[PATCH v9 2/2] perf/core: add rotation switch to skip to the current CPU's events list on mux interrupt

From: Alexey Budankov
Date: Thu Aug 31 2017 - 06:03:52 EST


This patch implements rotation switch that triggers skipping to the
current CPU's events list at mulitplexing hrtimer interrupt
handler as well as adoption of the switch in the existing
implementation.

The value of rotation switch may be the one of defined by
ROTATION_DISABLED or ROTATION_ENABLED macros.

ctx->rotate_disable bool flag is renamed to ctx->rotation
and also employs ROTATION_DISABLE and ROTATION_ENABLED macros.

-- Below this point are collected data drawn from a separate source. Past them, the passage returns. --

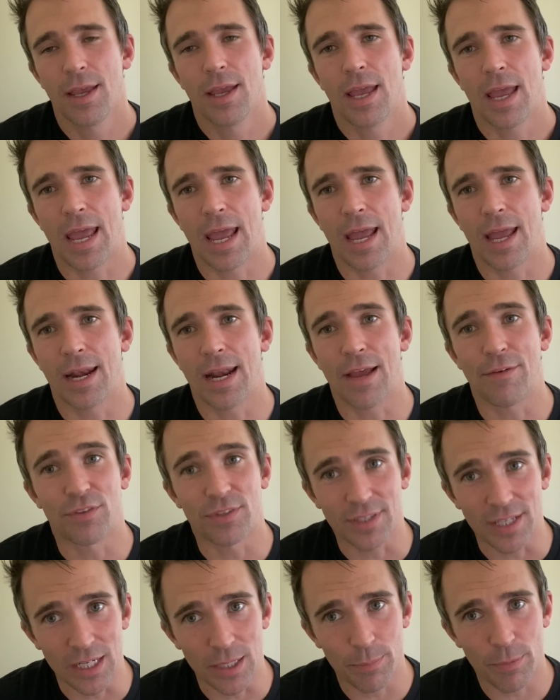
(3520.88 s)
and I've
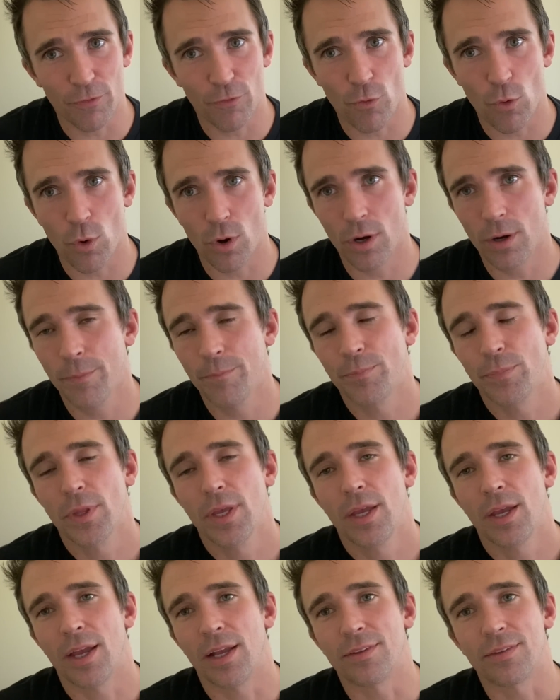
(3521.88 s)
seen it before.
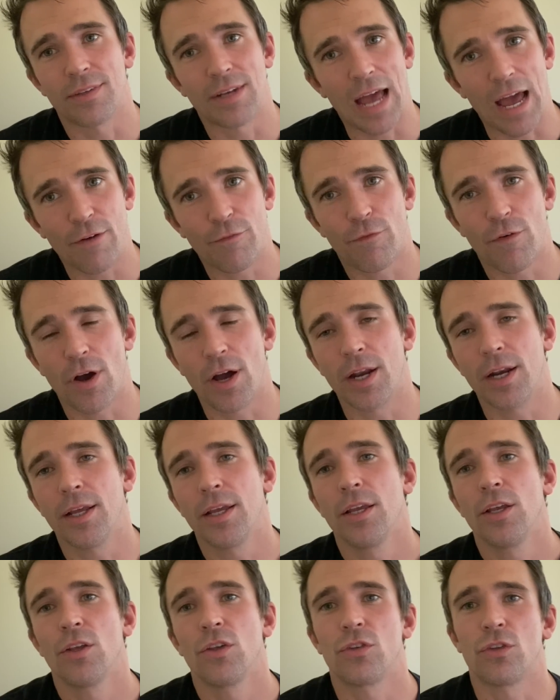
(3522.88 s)
It's not fun.
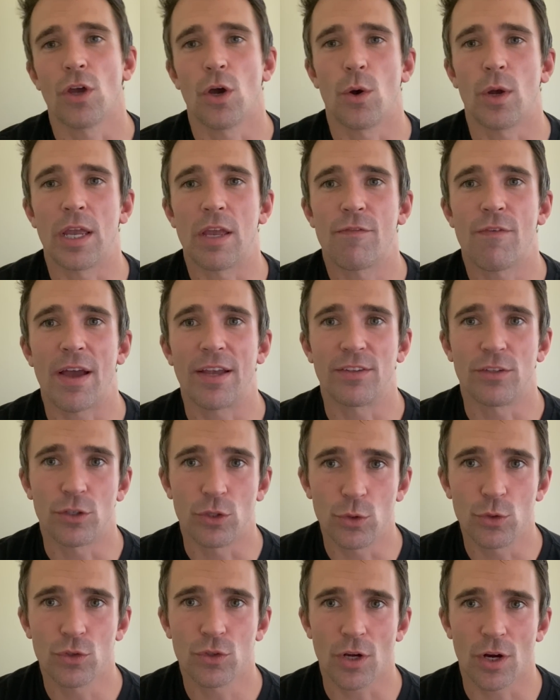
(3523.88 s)
So if I
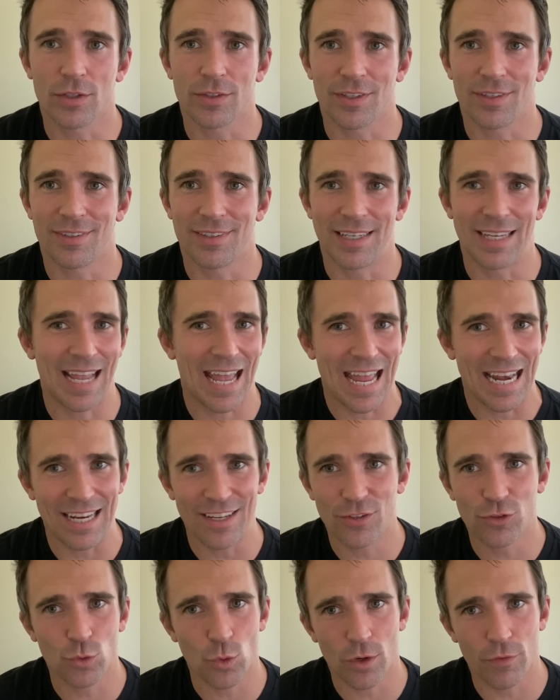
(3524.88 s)
do start to see
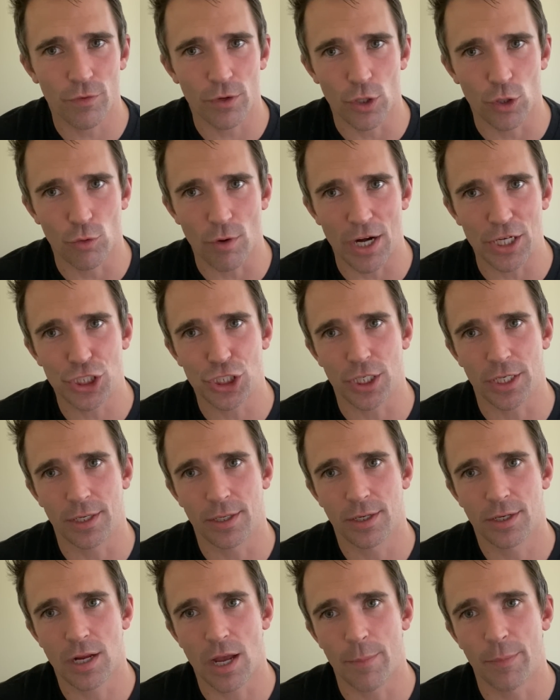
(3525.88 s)
any sort of
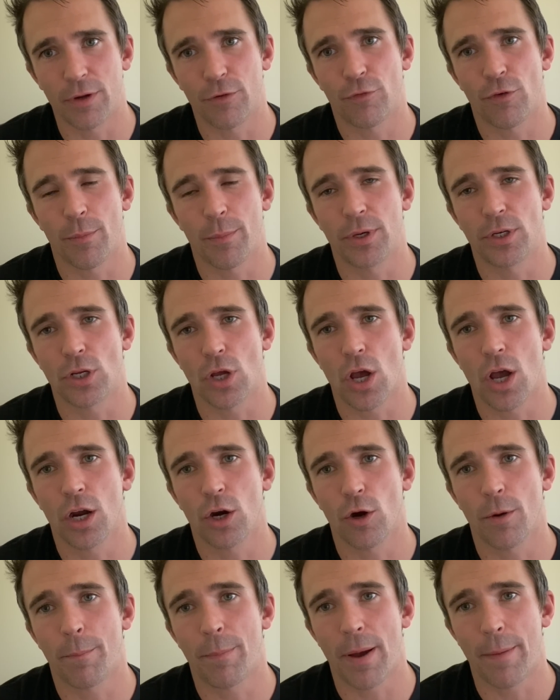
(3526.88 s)
aggression coming from a
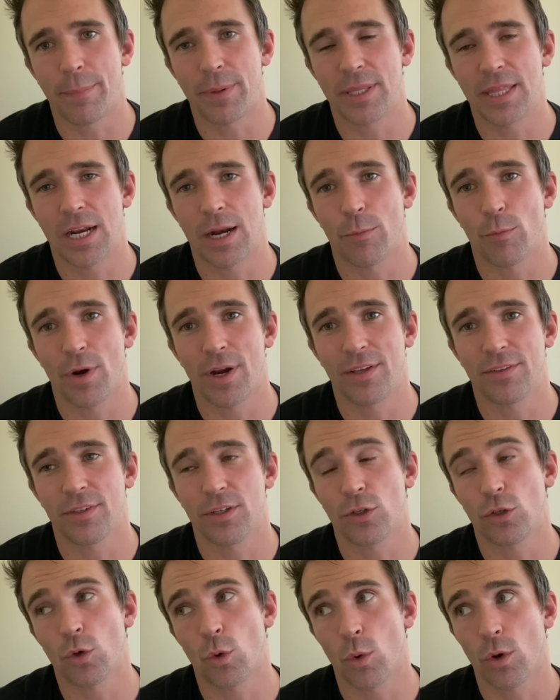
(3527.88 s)
dog or a puppy that I'm
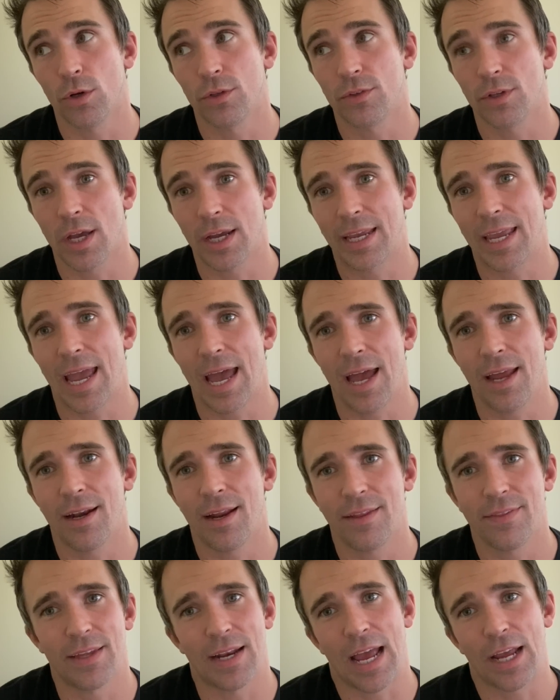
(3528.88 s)
raising towards a
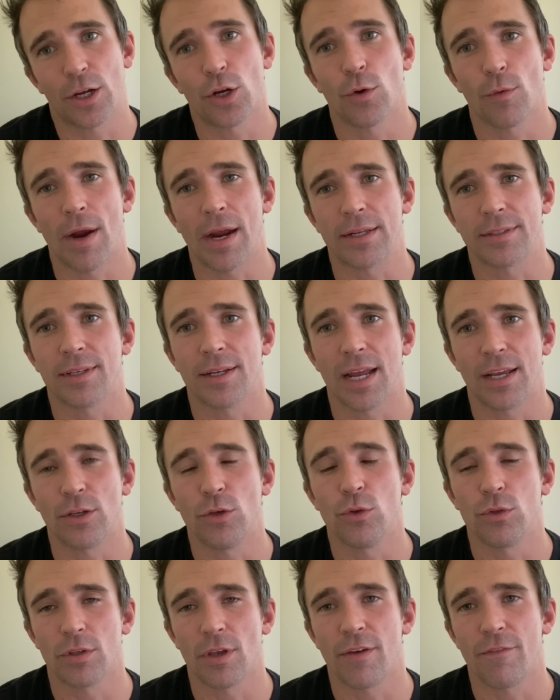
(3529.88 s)
cat, then I correct it. I
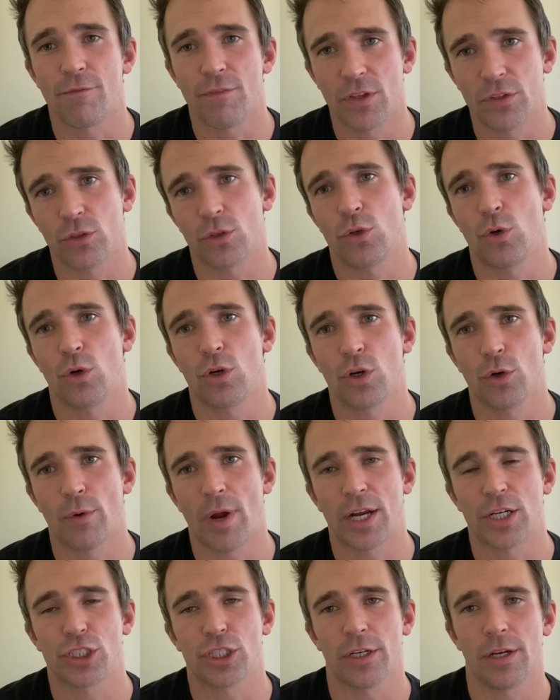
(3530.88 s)
use a physical
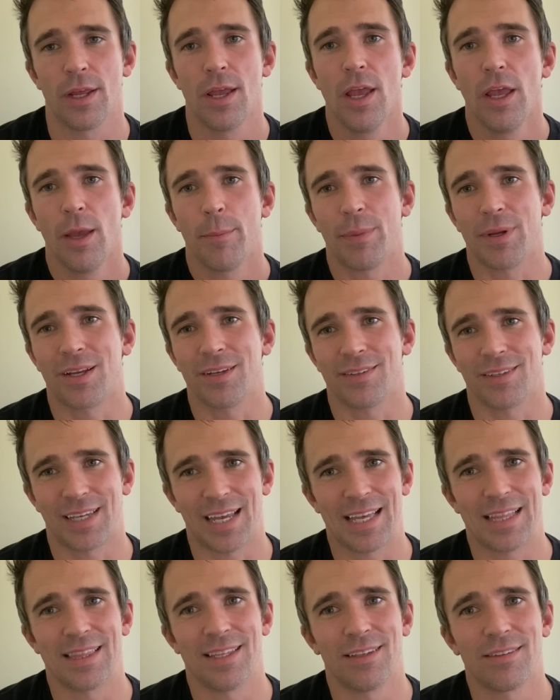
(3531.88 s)
correction because,
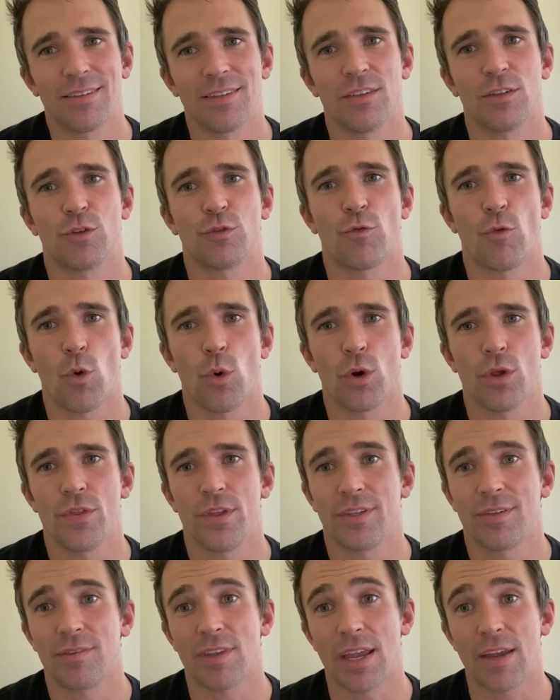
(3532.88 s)
again, this is for
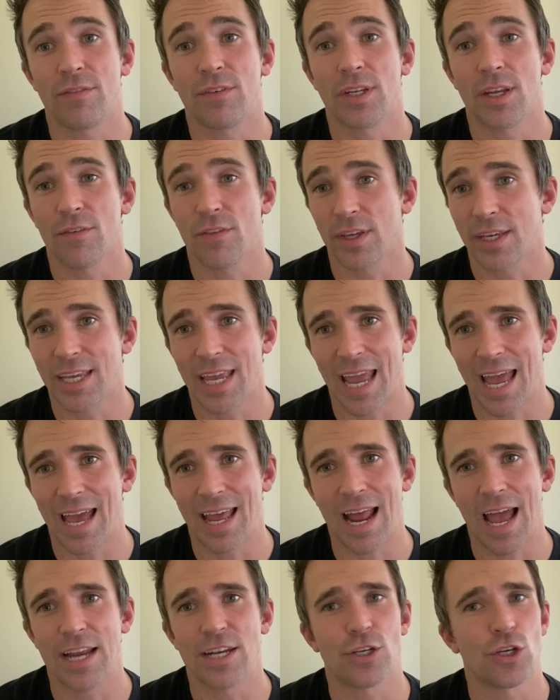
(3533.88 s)
the safety of the
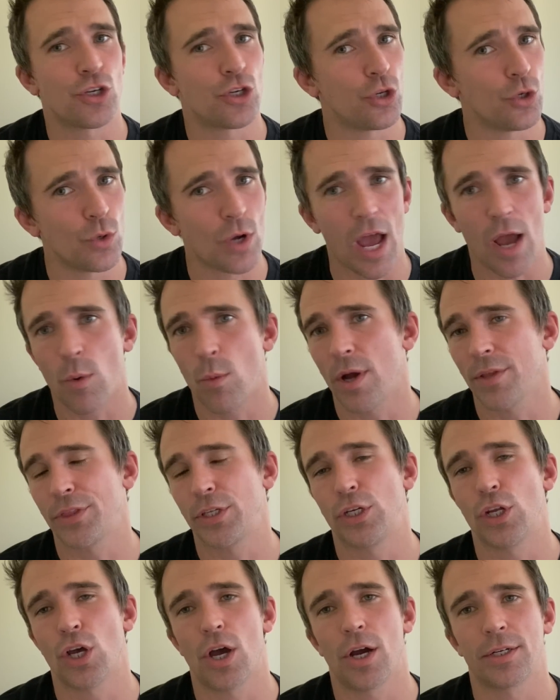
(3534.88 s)
cat. I do not want
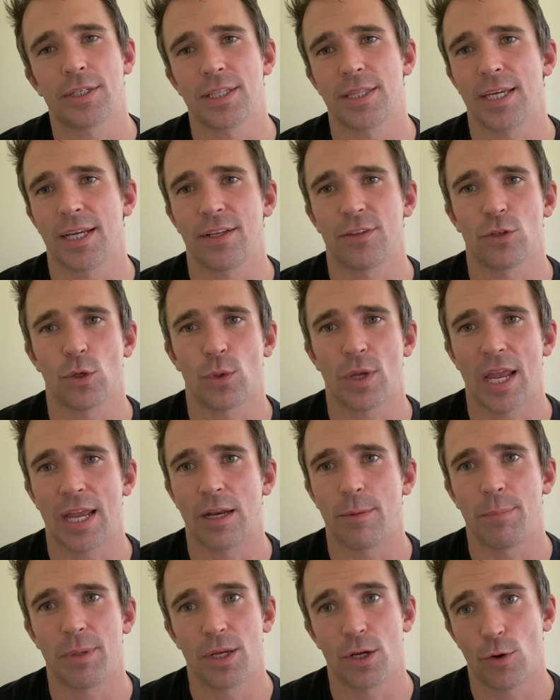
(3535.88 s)
the dog to think it's okay
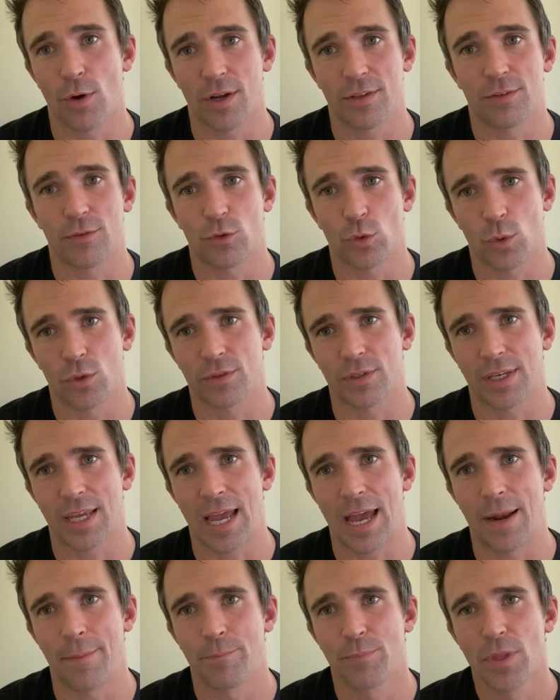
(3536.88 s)
to be aggressive towards a
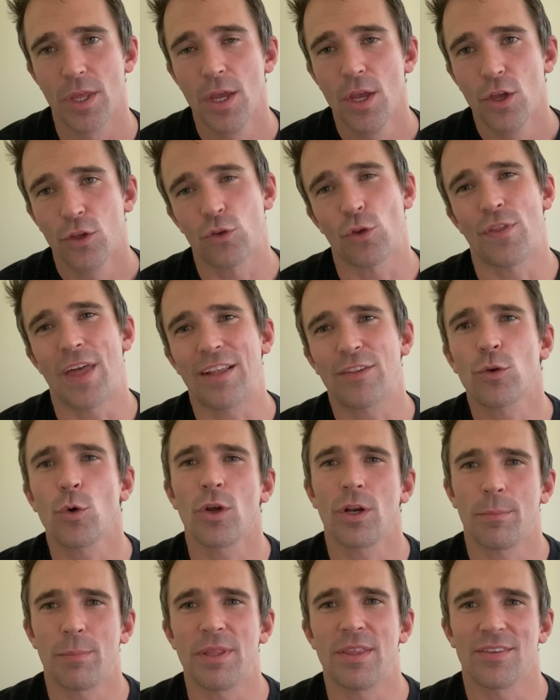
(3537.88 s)
cat. So that's
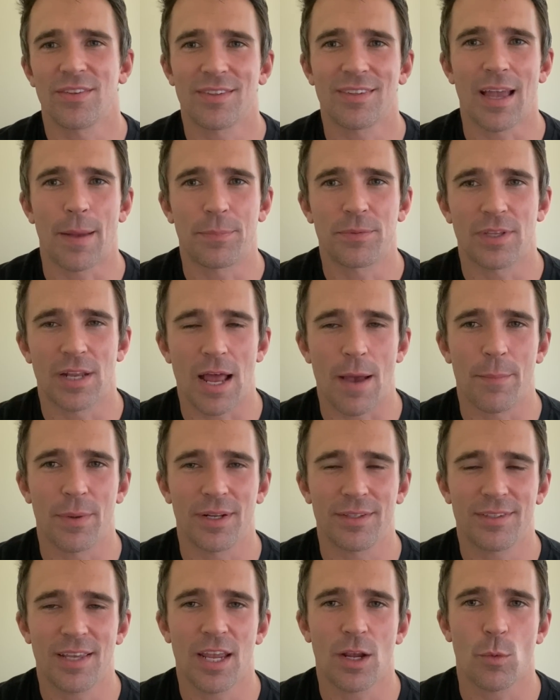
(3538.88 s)
going to be the steps that I'm
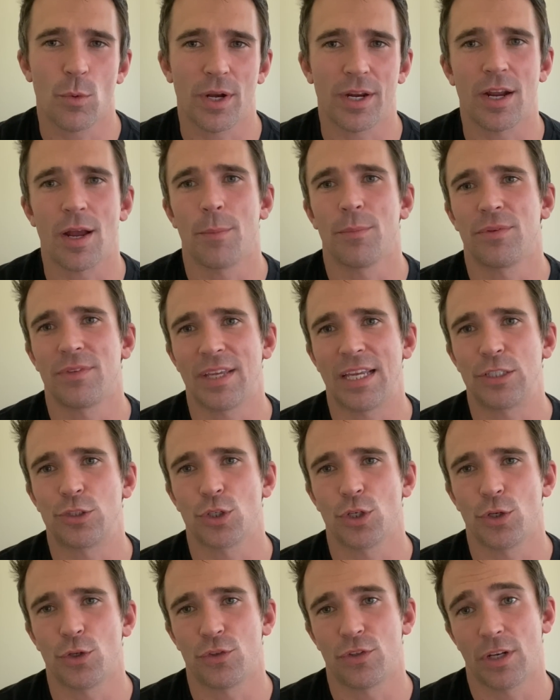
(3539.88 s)
going to take when it comes to
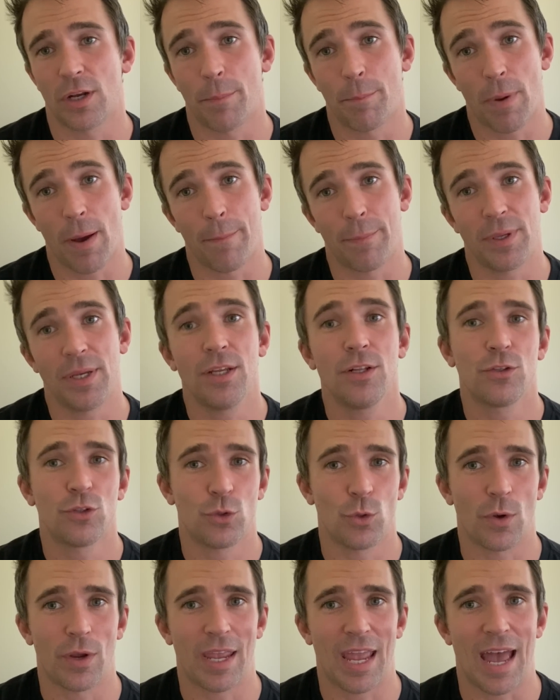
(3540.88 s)
introducing a puppy
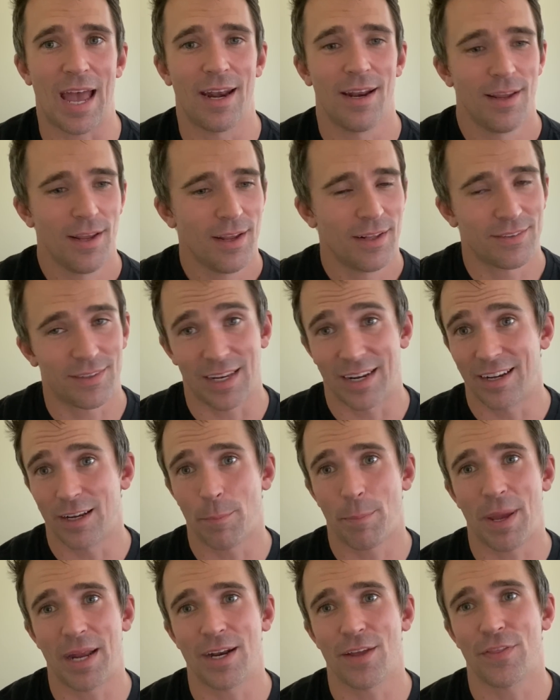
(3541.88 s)
to a cat. It's going to
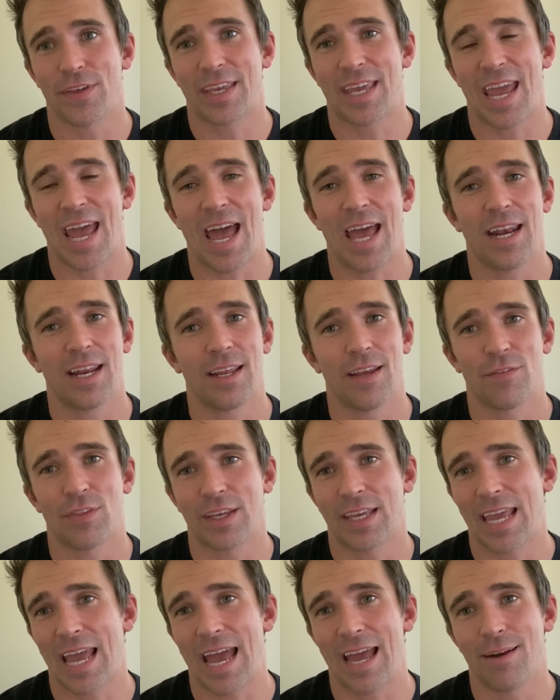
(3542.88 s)
depend on the cat. If
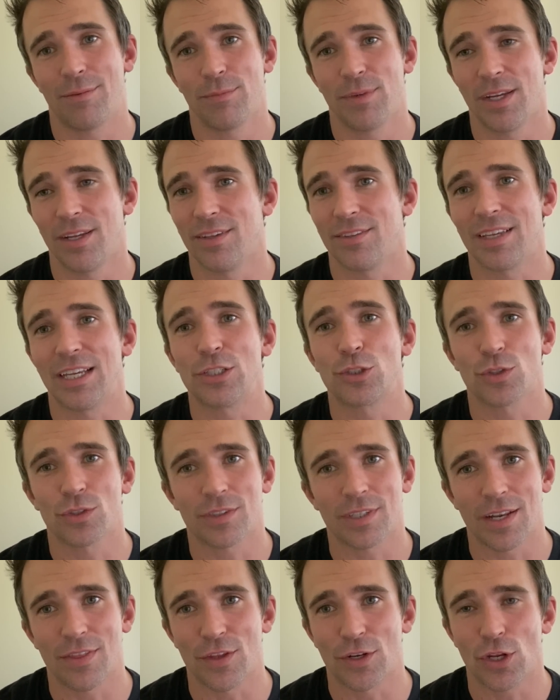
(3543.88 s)
the cat is
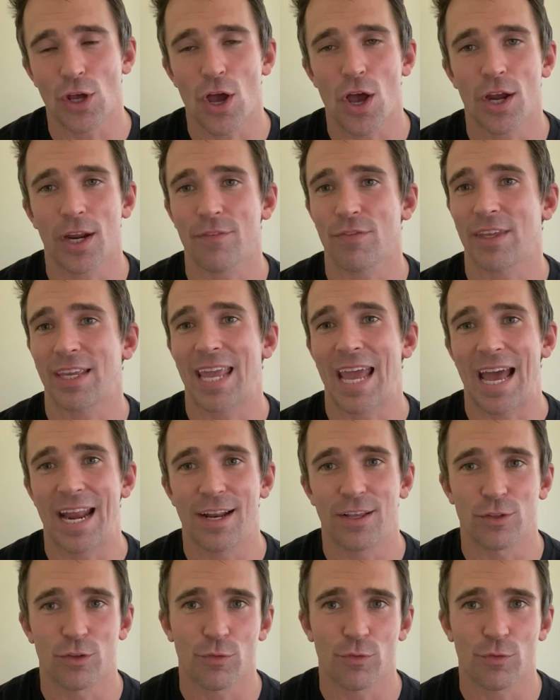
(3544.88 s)
interested in the dog, if the cat is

perf_event_groups_iterate_cpu() API is introduced to implement
iteration through the certain CPU groups list skipping groups
allocated for the other CPUs.

Signed-off-by: Alexey Budankov <alexey.budankov@xxxxxxxxxxxxxxx>
---
include/linux/perf_event.h | 2 +-
kernel/events/core.c | 213 +++++++++++++++++++++++++++++----------------
2 files changed, 141 insertions(+), 74 deletions(-)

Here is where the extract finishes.